--- Work instruction ---
The line with "[0:00.00-0:01.00]" marks the first line to copy, and the line with "[0:10.00-0:11.00]" marks the last. Transcribe that stretch of the data below exactly, without pictures.

··· Supplied material

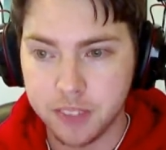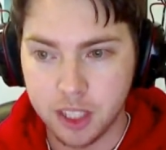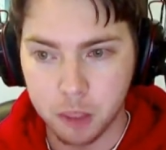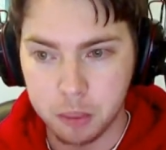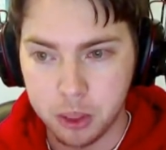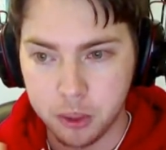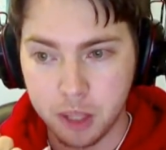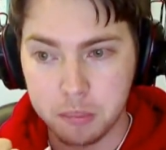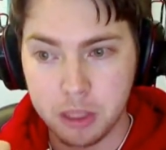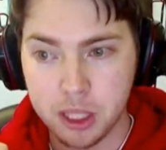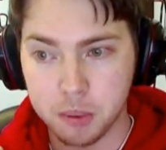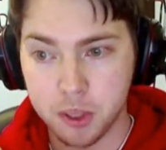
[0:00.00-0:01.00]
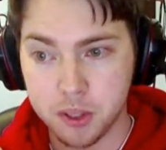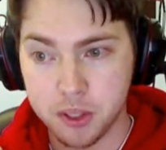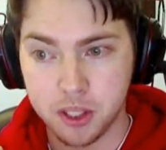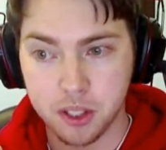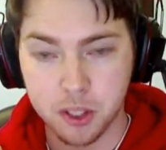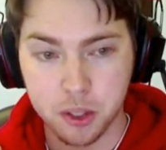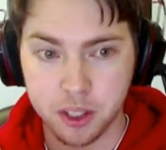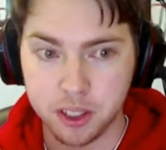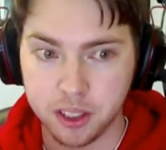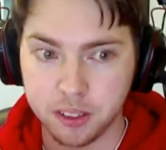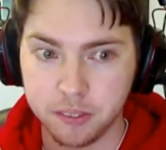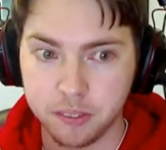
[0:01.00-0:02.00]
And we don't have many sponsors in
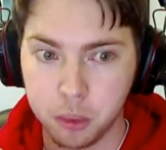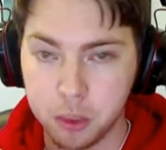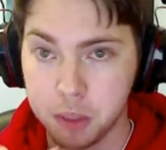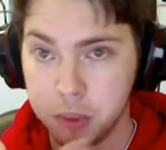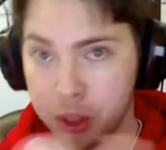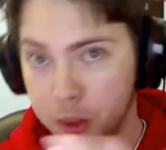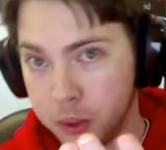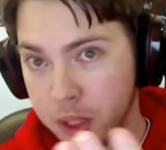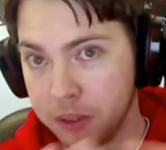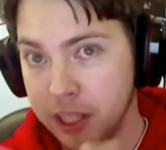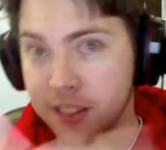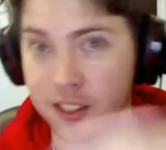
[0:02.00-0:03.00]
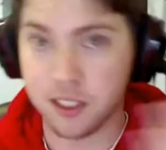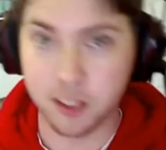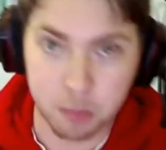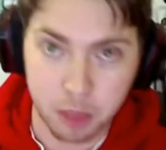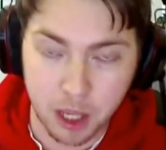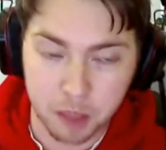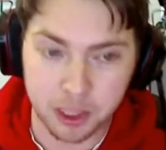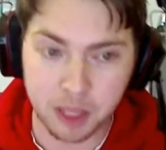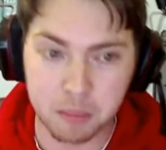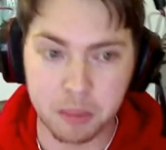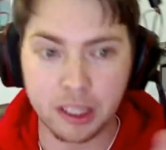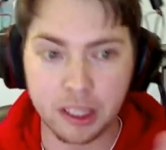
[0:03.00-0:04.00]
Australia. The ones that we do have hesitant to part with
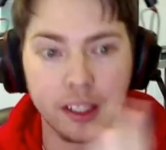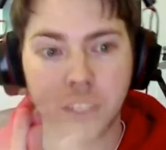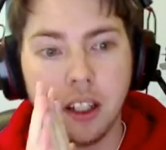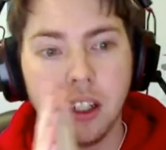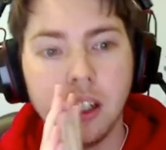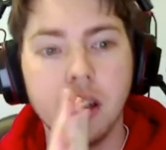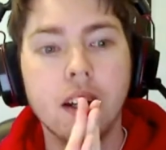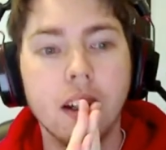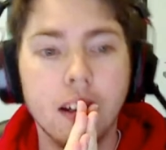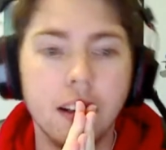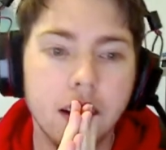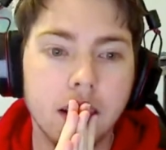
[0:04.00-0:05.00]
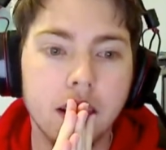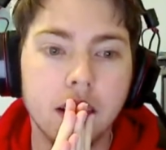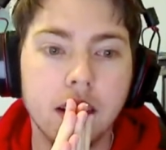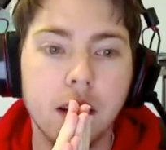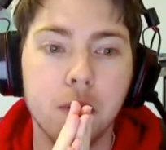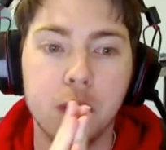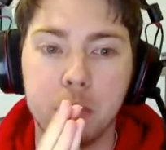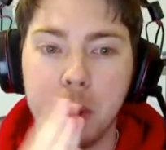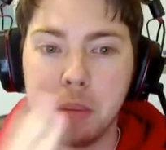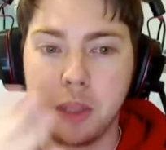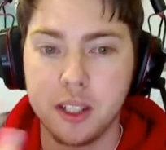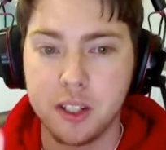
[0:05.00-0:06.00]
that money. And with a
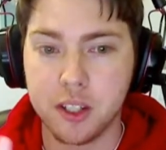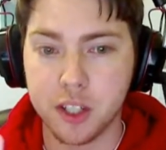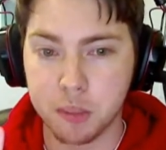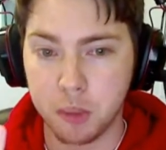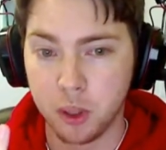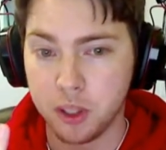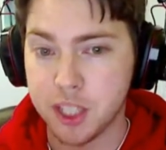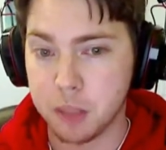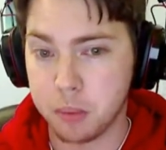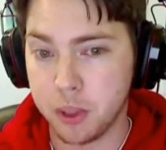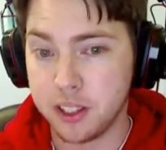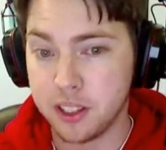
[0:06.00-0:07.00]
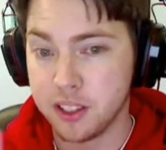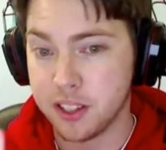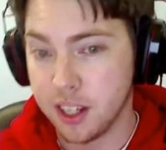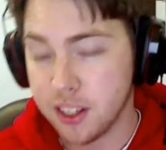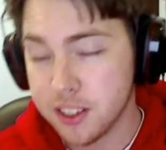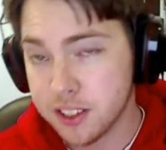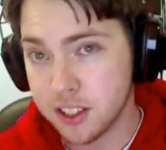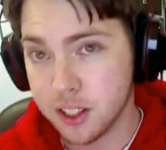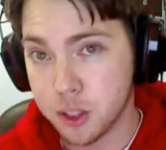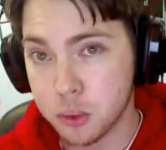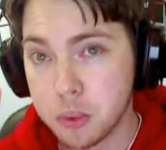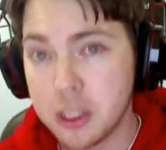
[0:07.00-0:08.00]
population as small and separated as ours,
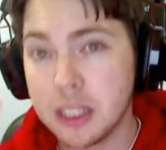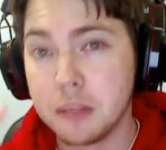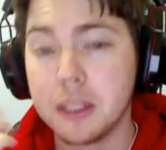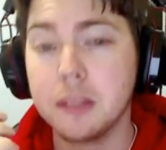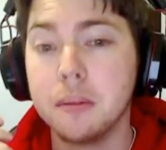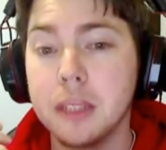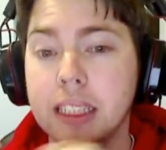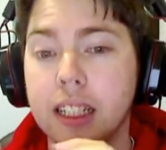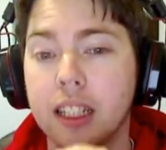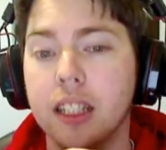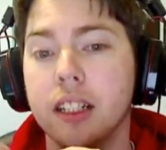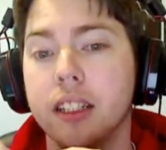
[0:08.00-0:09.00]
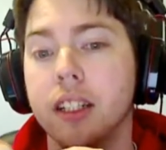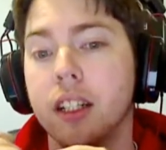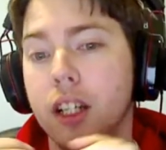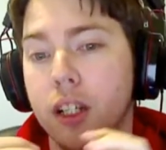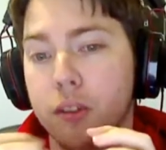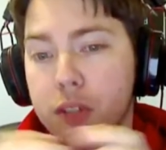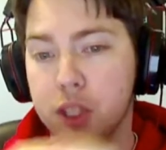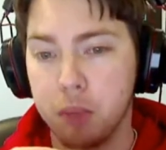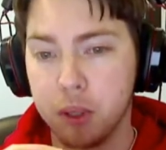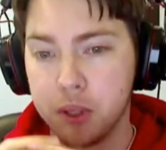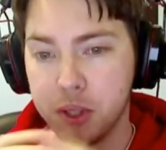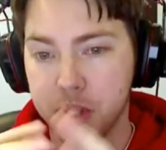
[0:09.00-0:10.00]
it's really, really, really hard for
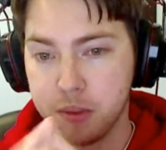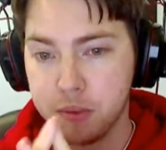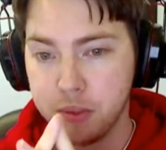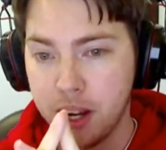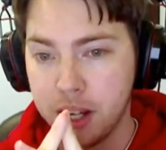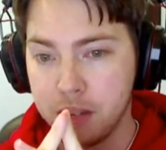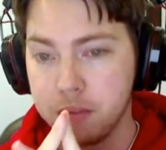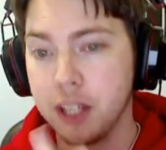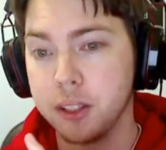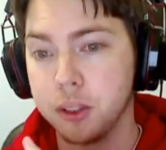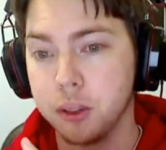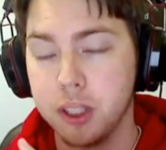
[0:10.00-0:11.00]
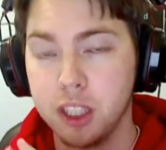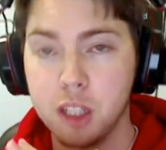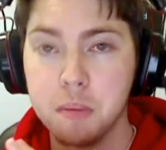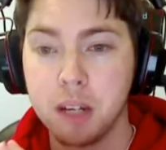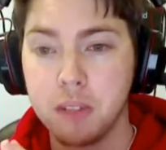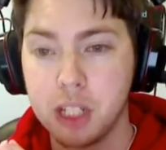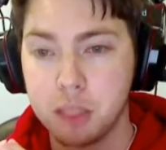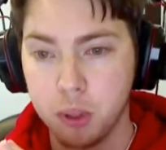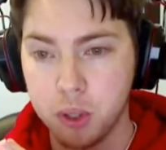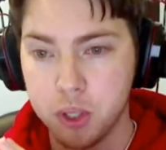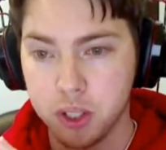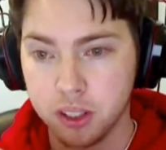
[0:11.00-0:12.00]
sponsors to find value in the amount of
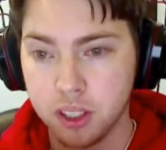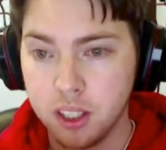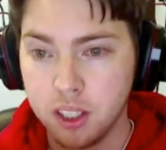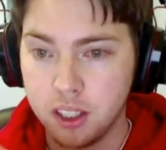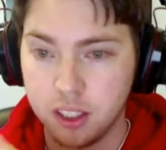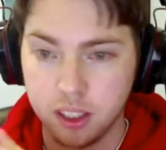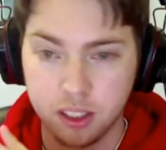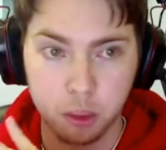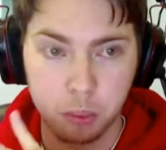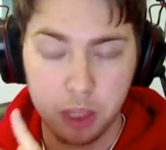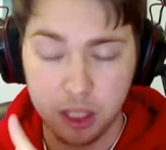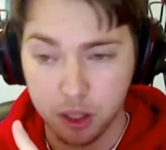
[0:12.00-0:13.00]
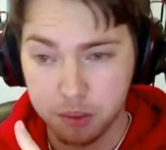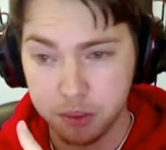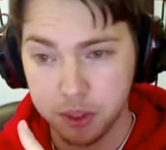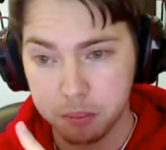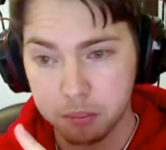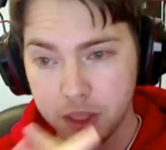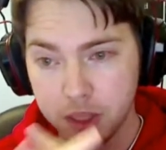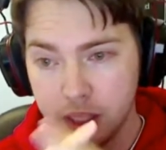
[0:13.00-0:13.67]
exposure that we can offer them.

······
··· Supplied material

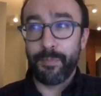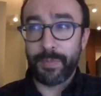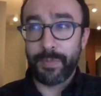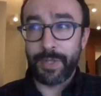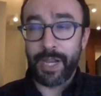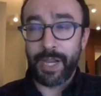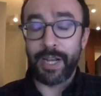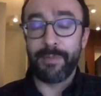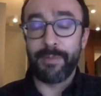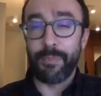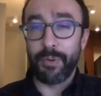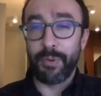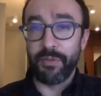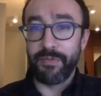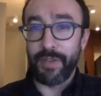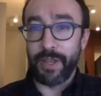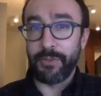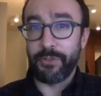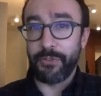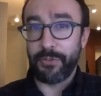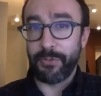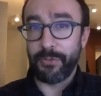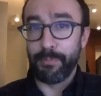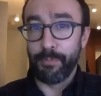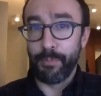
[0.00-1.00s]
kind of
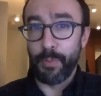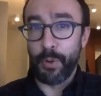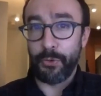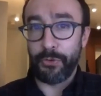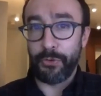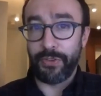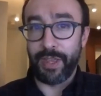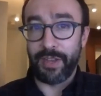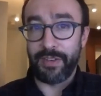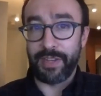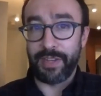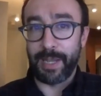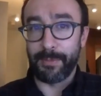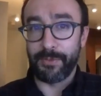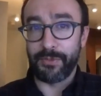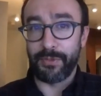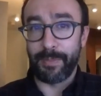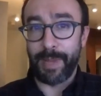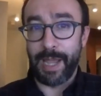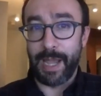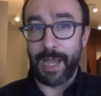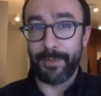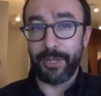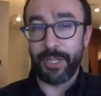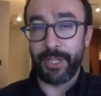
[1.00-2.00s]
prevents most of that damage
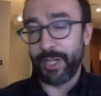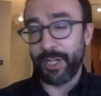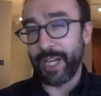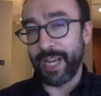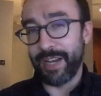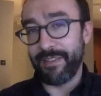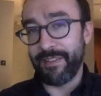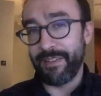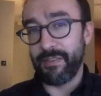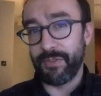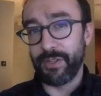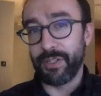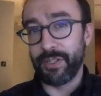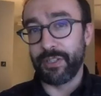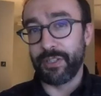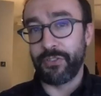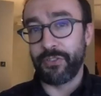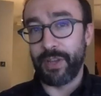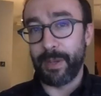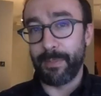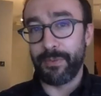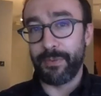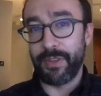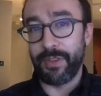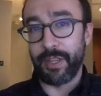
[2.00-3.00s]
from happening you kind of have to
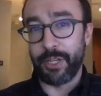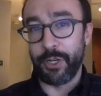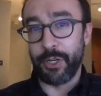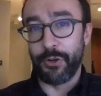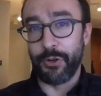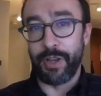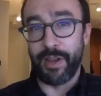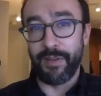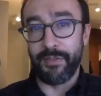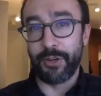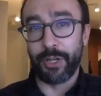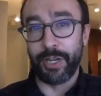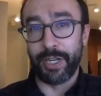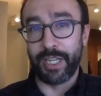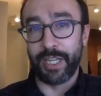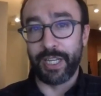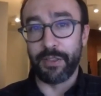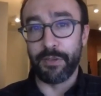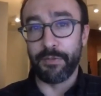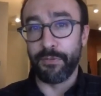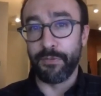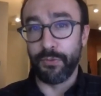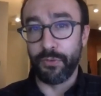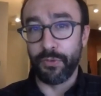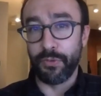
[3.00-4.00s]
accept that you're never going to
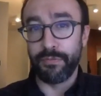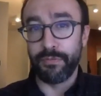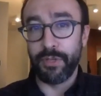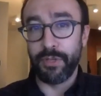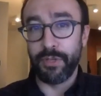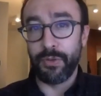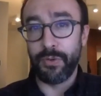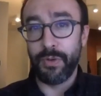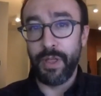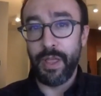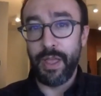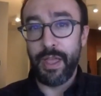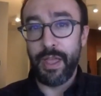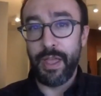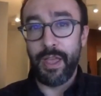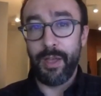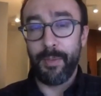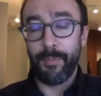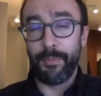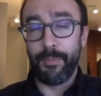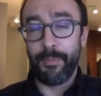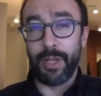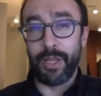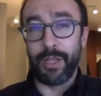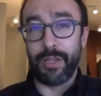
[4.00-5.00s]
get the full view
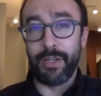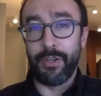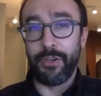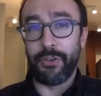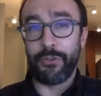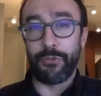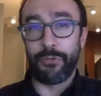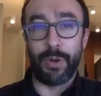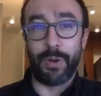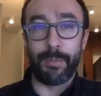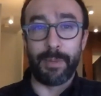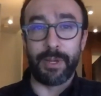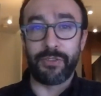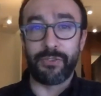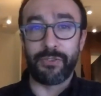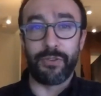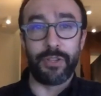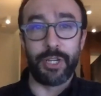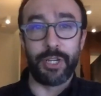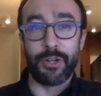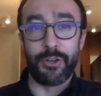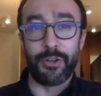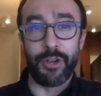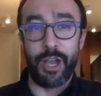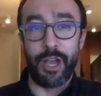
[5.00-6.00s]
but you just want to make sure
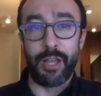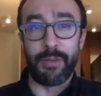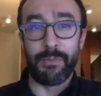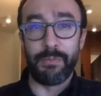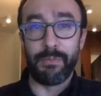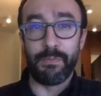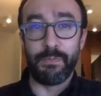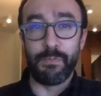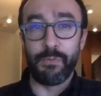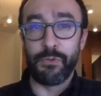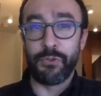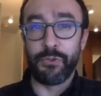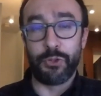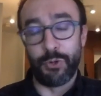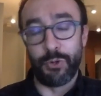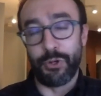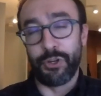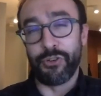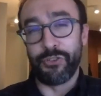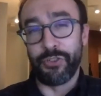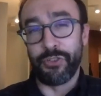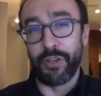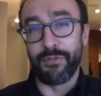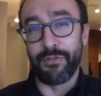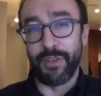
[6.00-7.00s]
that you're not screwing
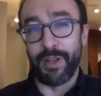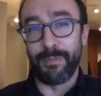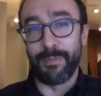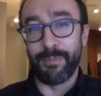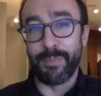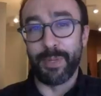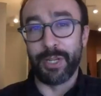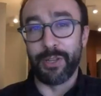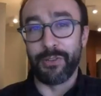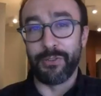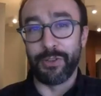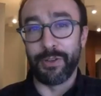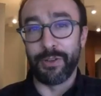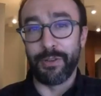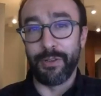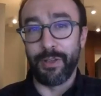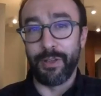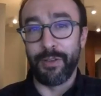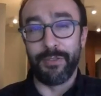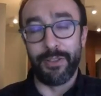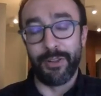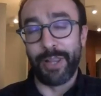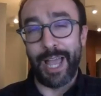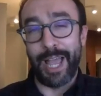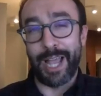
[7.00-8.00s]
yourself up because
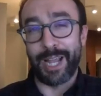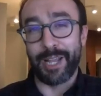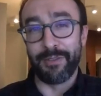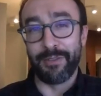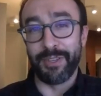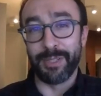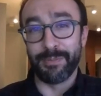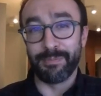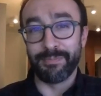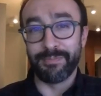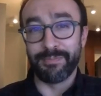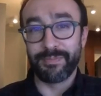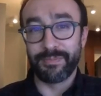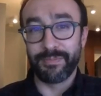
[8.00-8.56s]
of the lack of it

······
··· Supplied material

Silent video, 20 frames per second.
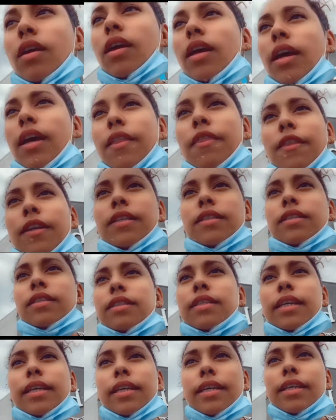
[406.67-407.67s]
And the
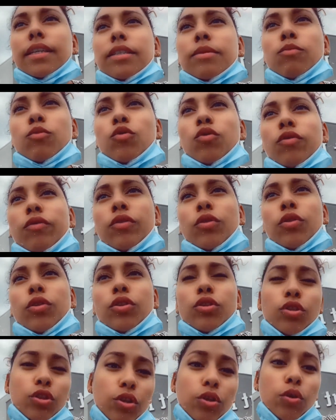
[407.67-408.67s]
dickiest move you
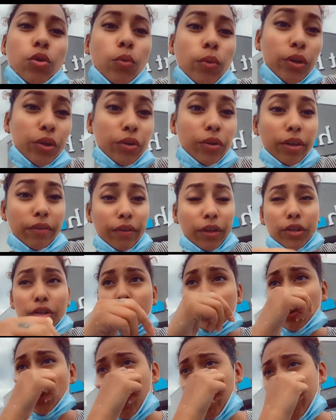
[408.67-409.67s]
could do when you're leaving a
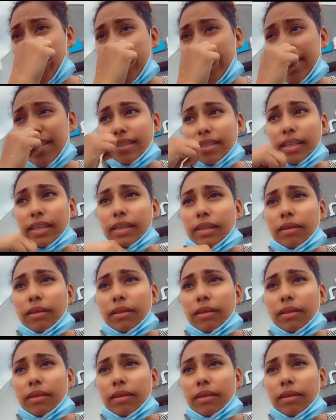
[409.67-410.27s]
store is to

······

--- Exercise output ---
[0:00.00-0:01.00]
[0:01.00-0:02.00]
And we don't have many sponsors in
[0:02.00-0:03.00]
[0:03.00-0:04.00]
Australia. The ones that we do have hesitant to part with
[0:04.00-0:05.00]
[0:05.00-0:06.00]
that money. And with a
[0:06.00-0:07.00]
[0:07.00-0:08.00]
population as small and separated as ours,
[0:08.00-0:09.00]
[0:09.00-0:10.00]
it's really, really, really hard for
[0:10.00-0:11.00]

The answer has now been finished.